A large impact from such a recent date would not have eroded away. Look at the relatively tiny, 50,000 year-old Meteor Crater, Arizona.

Steve P
January 13, 2015 11:25 am

mysteryseeker January 12, 2015 at 3:34 pm
Yes, and oceanic impacts would be well nigh onto impossible to track, I’d think, but because our sphere is predominantly water, we should expect that most impacts will be into the seas. That being the case, we should expect to find some traces of these events.
I know from my own seat-of-the-pants experiments with soft-pellets fired into water that even low angle shots create a vertical spike, splashes fore and aft, and entirely circular concentric waves, or ripples.

phlogiston
January 14, 2015 4:53 am

I was wondering if Steve Garcia was going to turn up.
Judging by his rhetoric, I guess any day now we could be treated to the spectacle of a disbeliever in the Younger Dryas (YD) impact theory being beheaded live on YouTube. (Better keep my head down I guess..)
But talebanic aggressiveness about ones pet theory does not save it from being wrong, it if it wrong.
There is a problem with the YD. It doesn’t really exist in the strict sense. What is the YD? Take a look at the Greenland ice core temperature record of the last glacial cycle going back ~130 kyrs, courtesy of Bill Illis:
http://s18.postimg.org/4awjdwew9/New_Neem_Temps_vs_NGRIP_Antarctica.png
The YD is defined as the interval between the sharp warming episode called the Bolling-Allerod (BA), and the start of the Holocene about 1000 years later. But looking at the above ice core figure, it is clear that there is nothing at all unusual about the BA. The BA is simply one out of about 20 very short-lived sharp warming episodes that occurred during the previous glaciation.
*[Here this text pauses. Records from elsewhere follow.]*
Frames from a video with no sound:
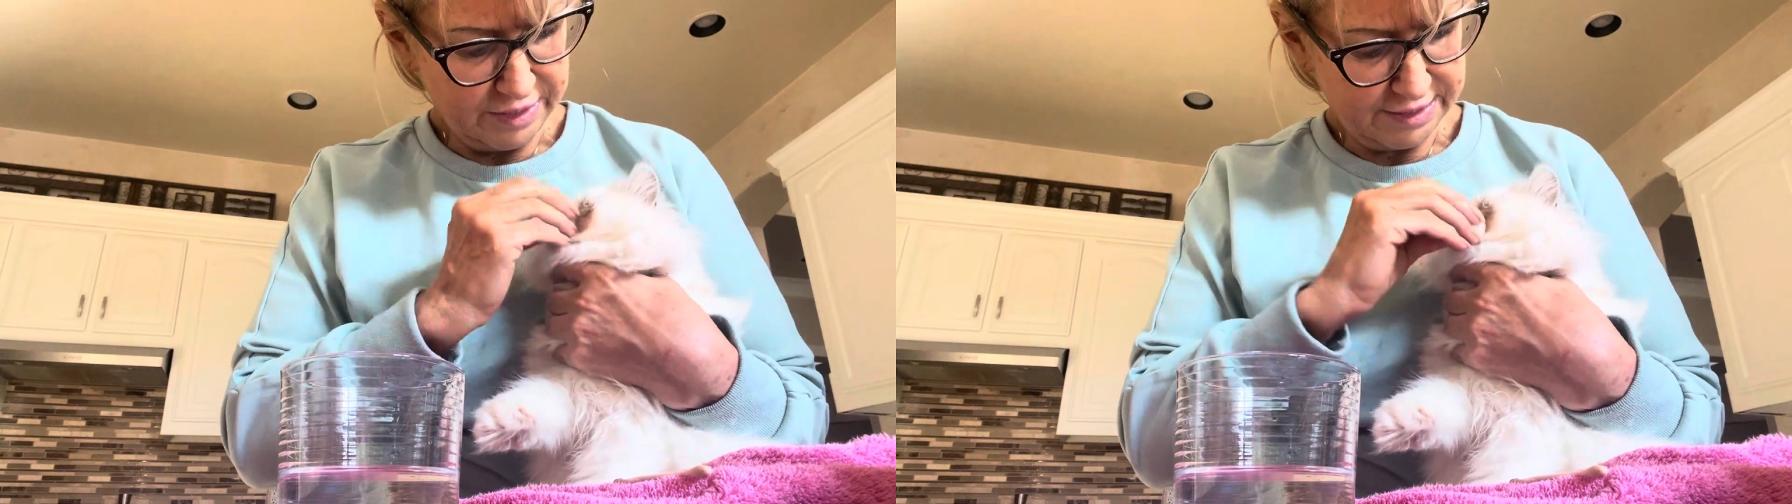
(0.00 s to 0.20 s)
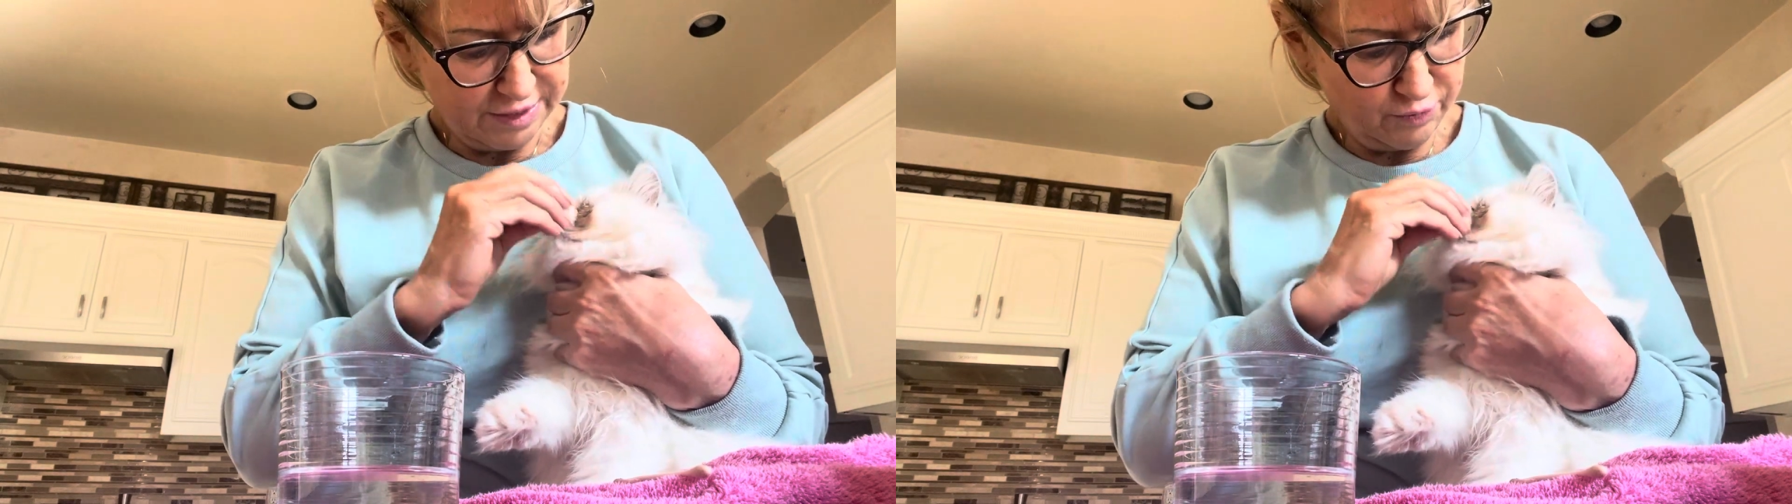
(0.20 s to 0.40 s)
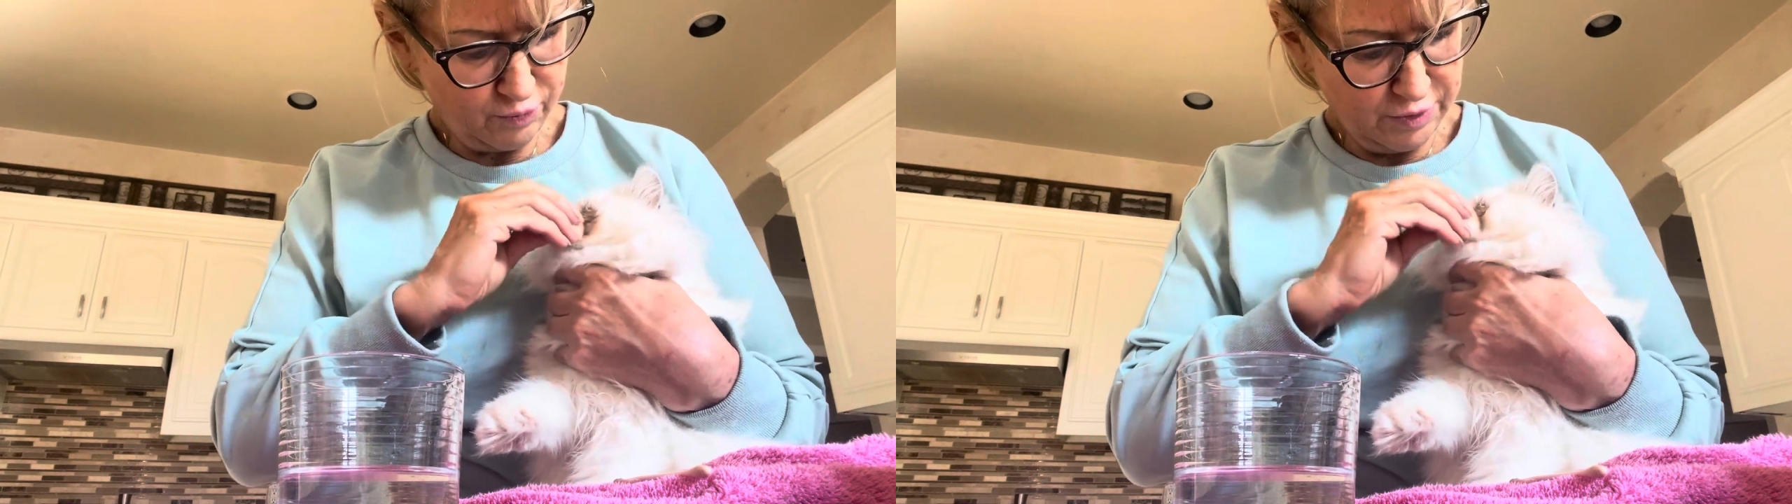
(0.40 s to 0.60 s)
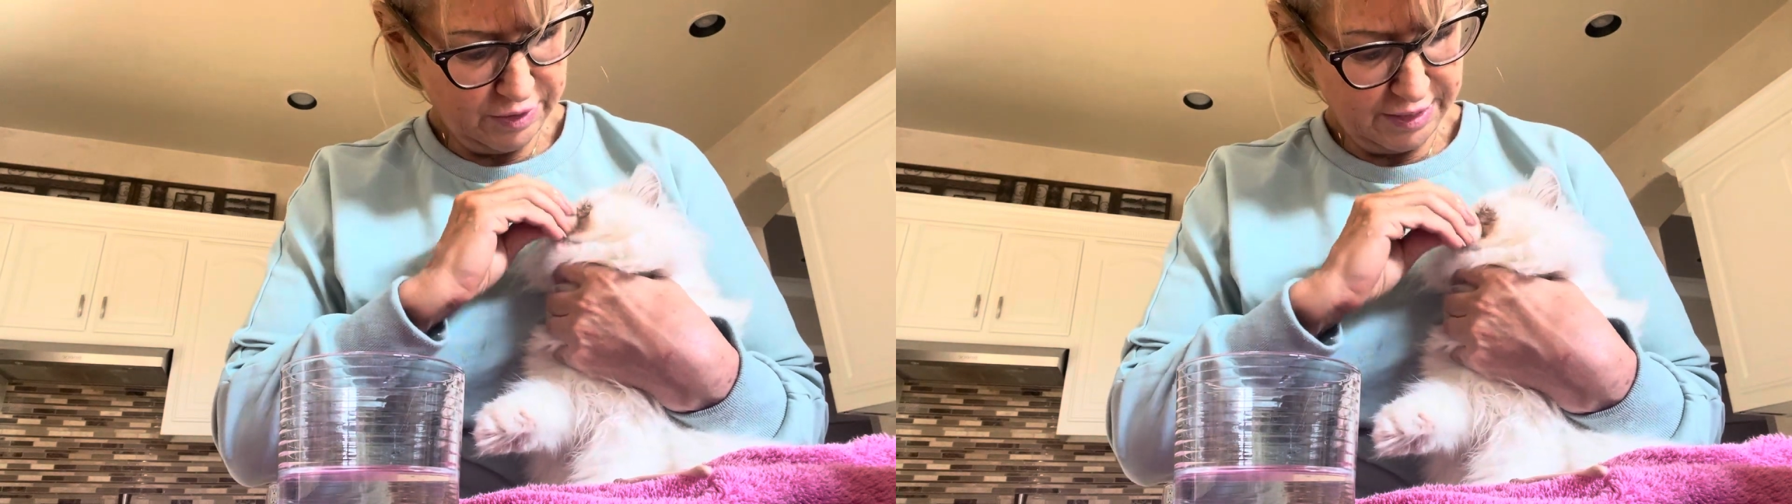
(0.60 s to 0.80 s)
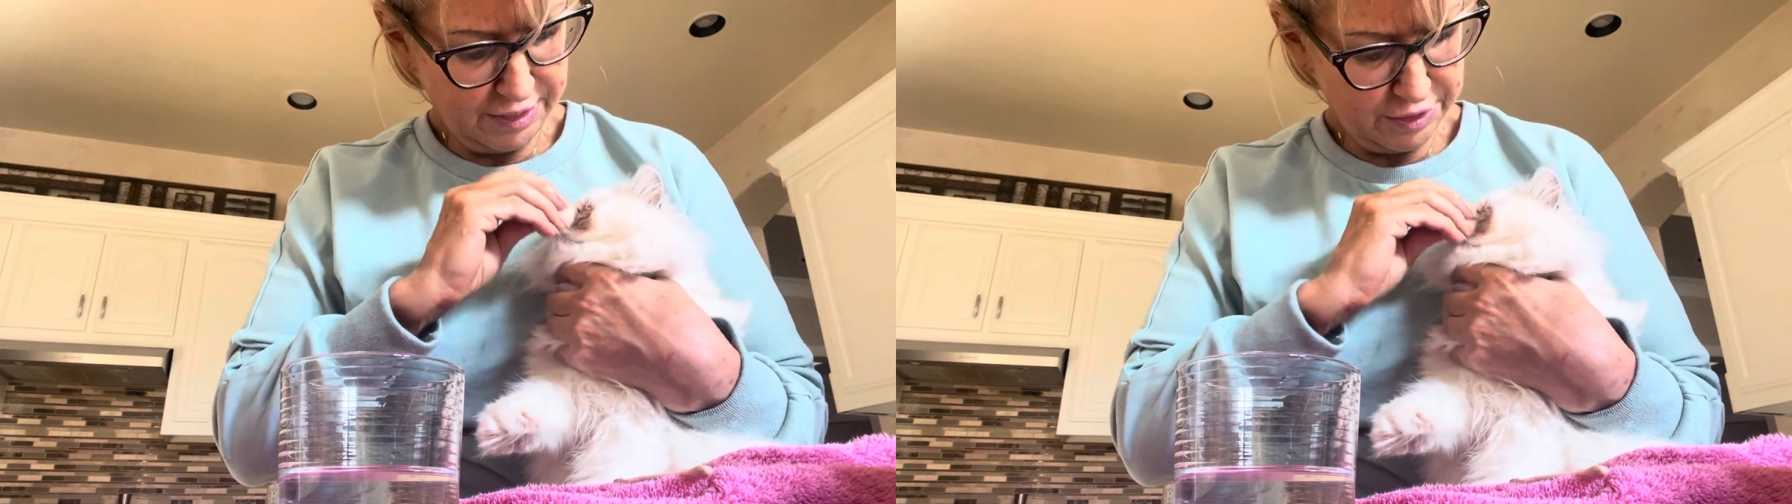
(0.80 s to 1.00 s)
rinse it
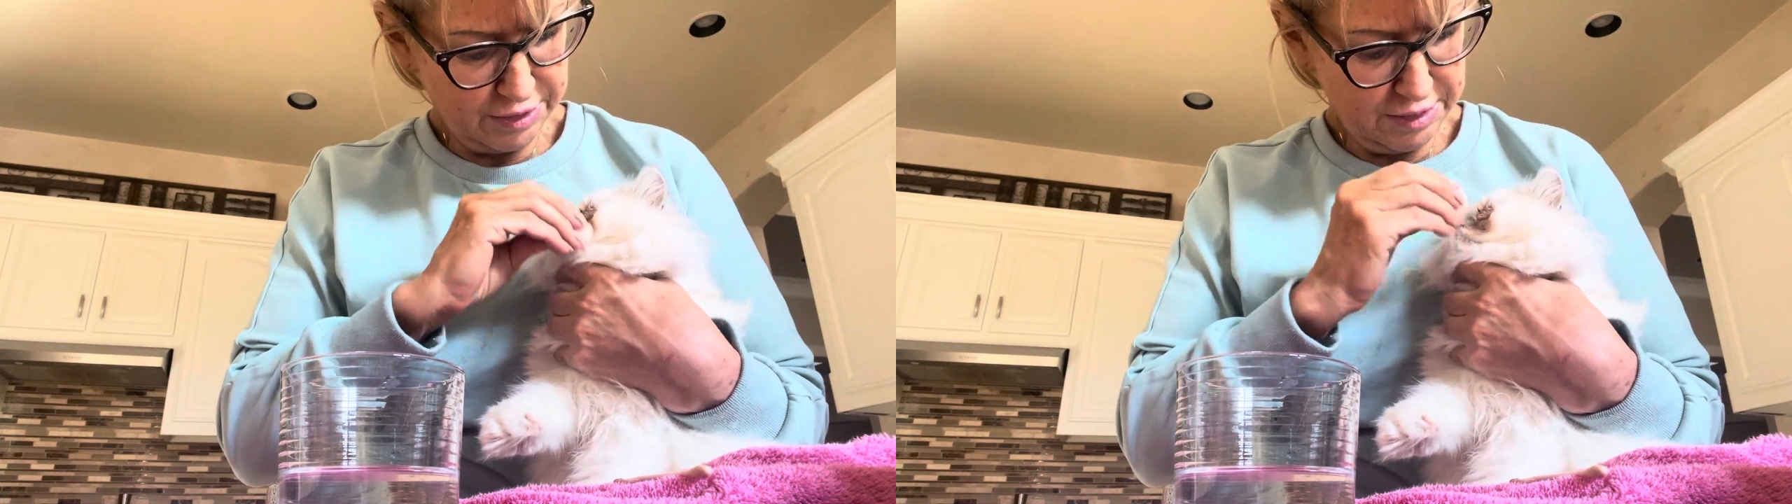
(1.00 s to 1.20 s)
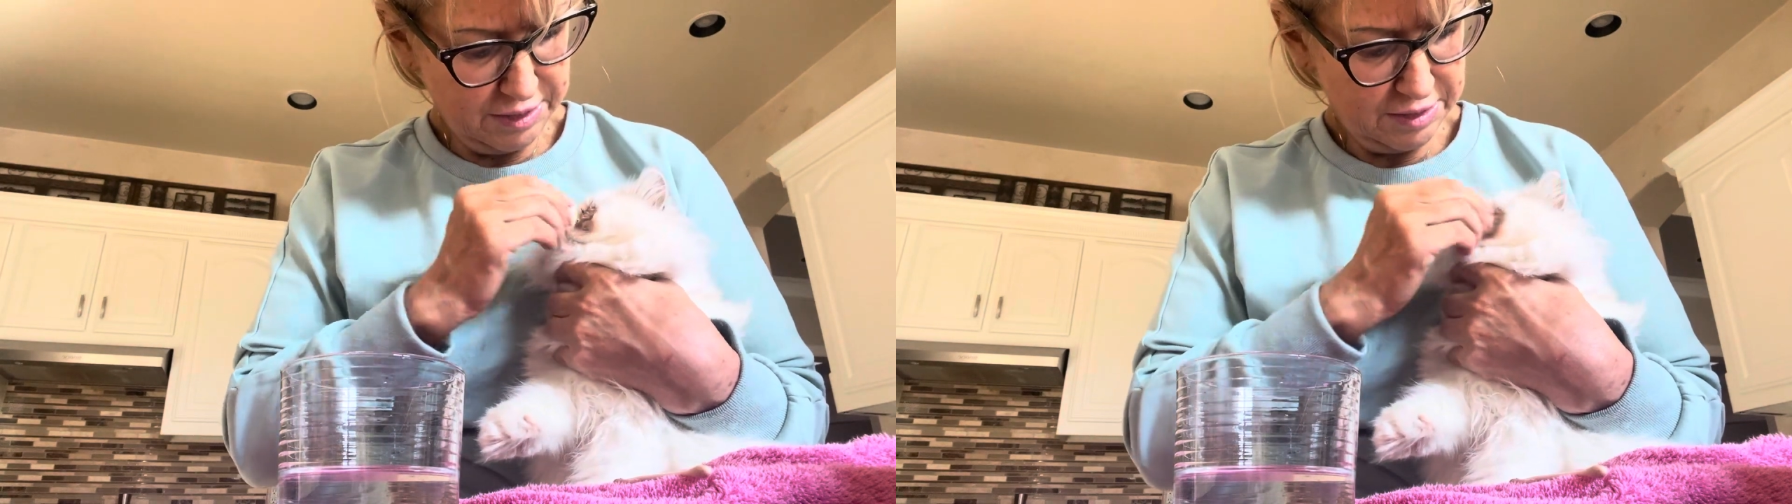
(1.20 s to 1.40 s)
really good.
You could call these sharp spikes “micro-interglacials”. They have been quite well studied. It is remarkable that during full glaciation, global temperatures increased by up to 8C for periods as short as a few centuries. Then all the way back down to glacial.
This is classic behavior of a nonlinear unstable system that flips between two attractors. And the reason whyt this should be so is also well known. It is the AMOC (Atlantic Meridional Overturning Circulation) which contains an instability-inducing positive feedback based on salinity. Basically, the gulf stream carries saline water to the northeast Atlantic, and when this more saline water eventually cools around the Norwegian sea it becomes super-dense on account of its elevated salinity, and descends to form the North Atlantic bottom water, and the sinking of this is the driver of the AMOC. More gulf stream saline transport = more cold saline sinking water = more gulf stream etc. Now in the real world (in contrast to IPCC climate models) positive feedbacks don’t go on forever and destroy the universe – instead they sputter, starting and stopping intermittently. This is what is happening in the Greenland ice core record of North Hemisphere temperatures – they are sputtering up and down due to the bistable turning on and off of the AMOC. By contrast the southern hemisphere, lacking any equivalent of the AMOC, moves slowly and serenely between higher and lower temperatures. The contrast between the two hemispheres is striking.
So what is left to call the “YD”. It is just the interval between the last (of about 20) “micro-interglacials”, and the final interglacial which – due to changes in insolation – was able to hold on at the interglacial warm temperature plateau. The “YD” is just one of about 20 intervals between AMOC-driven nonlinear-unstable fluctuations in NH climate. Did every one of the 20 or so micro-interglacials terminate with its own impact event? No – probably none of them did. Impact theories are utterly redundant and unnecessary here. If you drop an apple it falls. We have gravity to explain this. No need to postulate that at the moment we drop the apple, by chance the earth is struck by a bolide making the apple seem to fall to the surface. No. Its just gravity. No other theory is needed.
The BA and “YD” are just business as usual for a glacial cycle with AMOC-driven bi-stability in the NH.